*** Opening INPUT ***
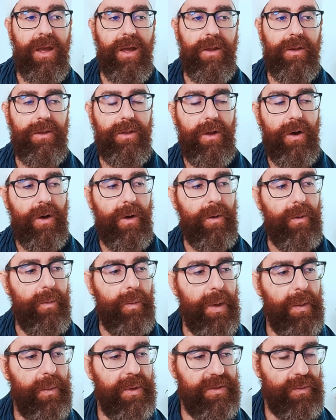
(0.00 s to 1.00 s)
though
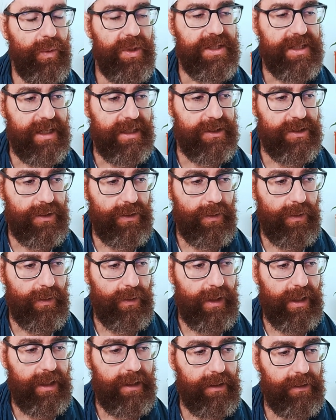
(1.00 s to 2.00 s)
we tend
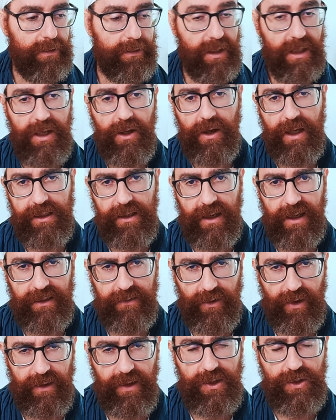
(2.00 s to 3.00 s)
to, in Kundalini Yoga
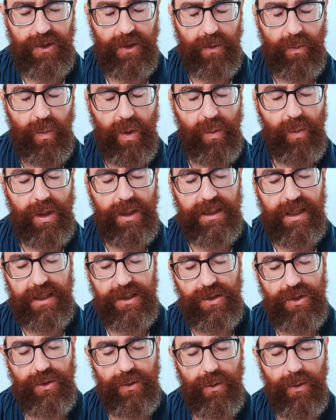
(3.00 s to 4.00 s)
tradition, we will
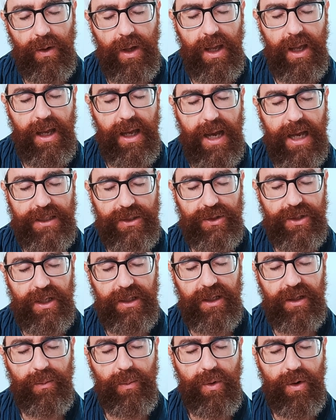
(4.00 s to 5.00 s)
tend to
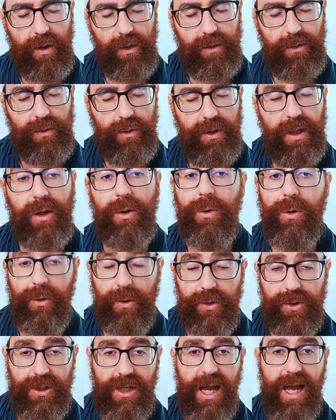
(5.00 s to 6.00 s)
associate it more to the
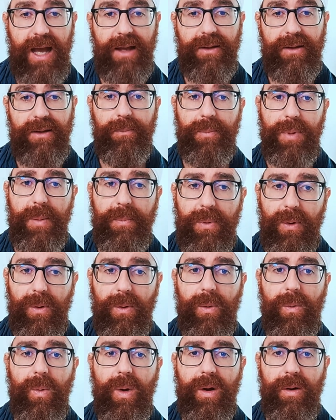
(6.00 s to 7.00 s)
gurus. Yeah, the people
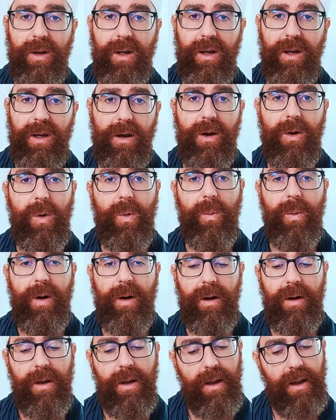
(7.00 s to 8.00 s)
who were here, who
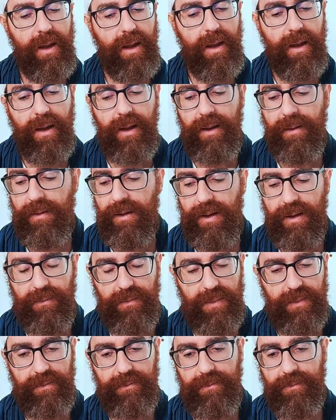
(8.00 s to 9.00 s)
were
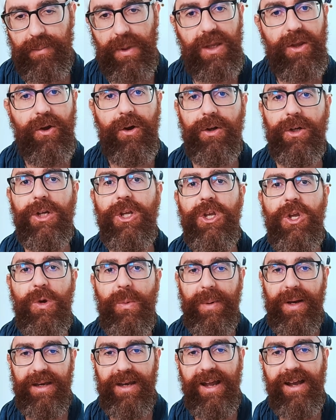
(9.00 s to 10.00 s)
beyond
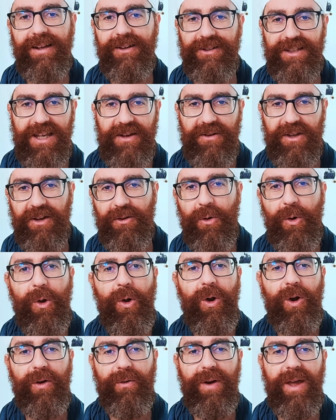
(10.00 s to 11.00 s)
human. Yeah, they were
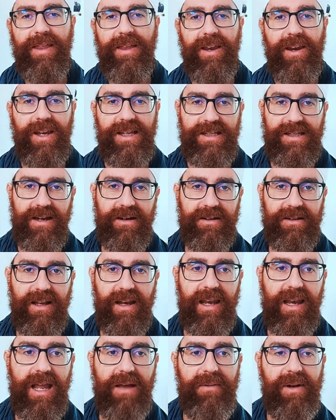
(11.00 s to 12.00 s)
already in a
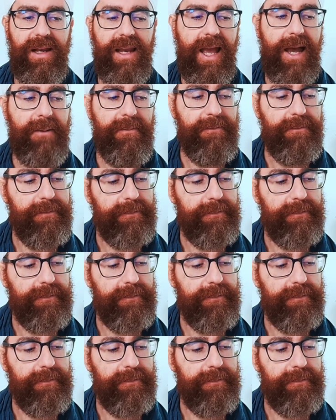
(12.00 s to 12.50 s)
certain level. Yeah.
*** Closing INPUT ***
### [EXERCISE BRIEF]
Every line above should be transcribed word for word; leave the pictures out.

### [WRITTEN ANSWER]
(0.00 s to 1.00 s)
though
(1.00 s to 2.00 s)
we tend
(2.00 s to 3.00 s)
to, in Kundalini Yoga
(3.00 s to 4.00 s)
tradition, we will
(4.00 s to 5.00 s)
tend to
(5.00 s to 6.00 s)
associate it more to the
(6.00 s to 7.00 s)
gurus. Yeah, the people
(7.00 s to 8.00 s)
who were here, who
(8.00 s to 9.00 s)
were
(9.00 s to 10.00 s)
beyond
(10.00 s to 11.00 s)
human. Yeah, they were
(11.00 s to 12.00 s)
already in a
(12.00 s to 12.50 s)
certain level. Yeah.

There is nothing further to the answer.